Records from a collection
---

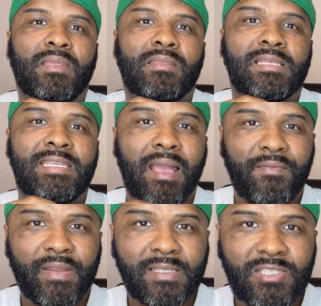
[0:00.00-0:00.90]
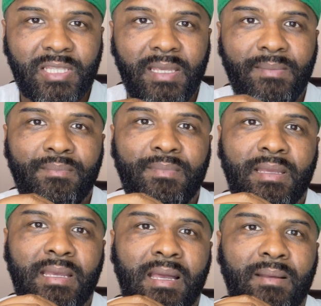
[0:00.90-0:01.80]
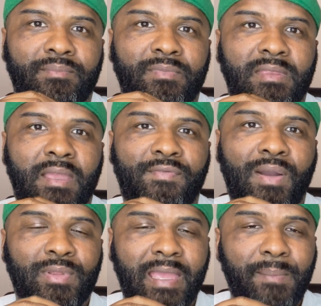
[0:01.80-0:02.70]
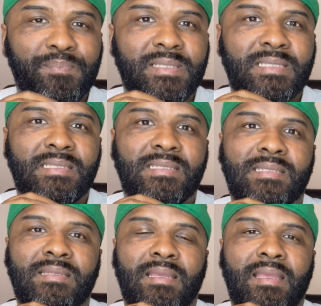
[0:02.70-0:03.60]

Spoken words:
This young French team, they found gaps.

---

| WHAT IS REQUIRED |
Would you please repeat all the data word for word, but without the pictures?

| RESULT |
[0:00.00-0:00.90]
[0:00.90-0:01.80]
[0:01.80-0:02.70]
[0:02.70-0:03.60]

Spoken words:
This young French team, they found gaps.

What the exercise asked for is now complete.